■ **THE TASK**:
Leave the pictures out and repeat the rest of the data below exactly.

■ **MATERIAL TO PROCESS**:
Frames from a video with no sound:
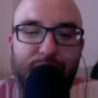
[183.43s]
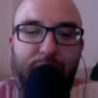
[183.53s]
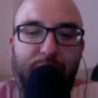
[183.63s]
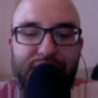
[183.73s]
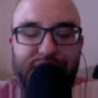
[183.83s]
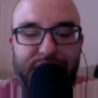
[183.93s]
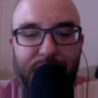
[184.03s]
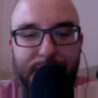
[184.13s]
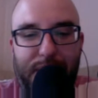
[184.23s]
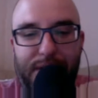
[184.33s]
who'd already
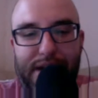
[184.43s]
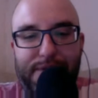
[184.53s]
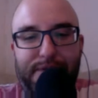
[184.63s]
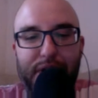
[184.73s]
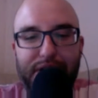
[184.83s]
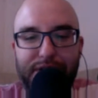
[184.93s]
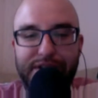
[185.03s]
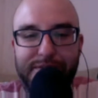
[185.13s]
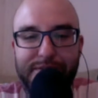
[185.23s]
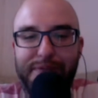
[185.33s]
showed up there 400
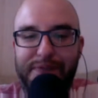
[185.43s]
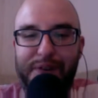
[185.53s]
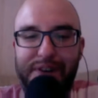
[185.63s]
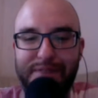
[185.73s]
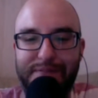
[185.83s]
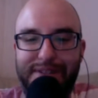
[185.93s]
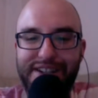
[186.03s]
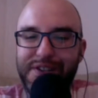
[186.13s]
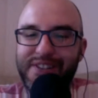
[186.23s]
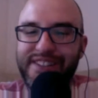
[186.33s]
years before him, too,
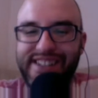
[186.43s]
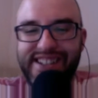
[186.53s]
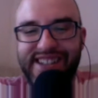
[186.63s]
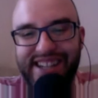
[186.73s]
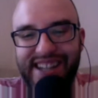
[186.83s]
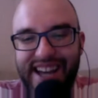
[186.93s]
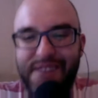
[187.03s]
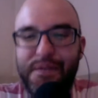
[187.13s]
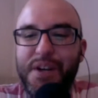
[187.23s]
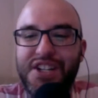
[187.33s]

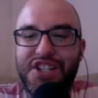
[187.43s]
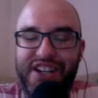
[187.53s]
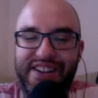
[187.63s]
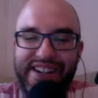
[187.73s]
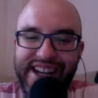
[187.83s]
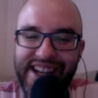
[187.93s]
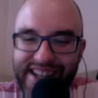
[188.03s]
and was sharing it.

■ **SOLUTION FOR THIS PROBLEM**:
Frames from a video with no sound:
[183.43s]
[183.53s]
[183.63s]
[183.73s]
[183.83s]
[183.93s]
[184.03s]
[184.13s]
[184.23s]
[184.33s]
who'd already
[184.43s]
[184.53s]
[184.63s]
[184.73s]
[184.83s]
[184.93s]
[185.03s]
[185.13s]
[185.23s]
[185.33s]
showed up there 400
[185.43s]
[185.53s]
[185.63s]
[185.73s]
[185.83s]
[185.93s]
[186.03s]
[186.13s]
[186.23s]
[186.33s]
years before him, too,
[186.43s]
[186.53s]
[186.63s]
[186.73s]
[186.83s]
[186.93s]
[187.03s]
[187.13s]
[187.23s]
[187.33s]

[187.43s]
[187.53s]
[187.63s]
[187.73s]
[187.83s]
[187.93s]
[188.03s]
and was sharing it.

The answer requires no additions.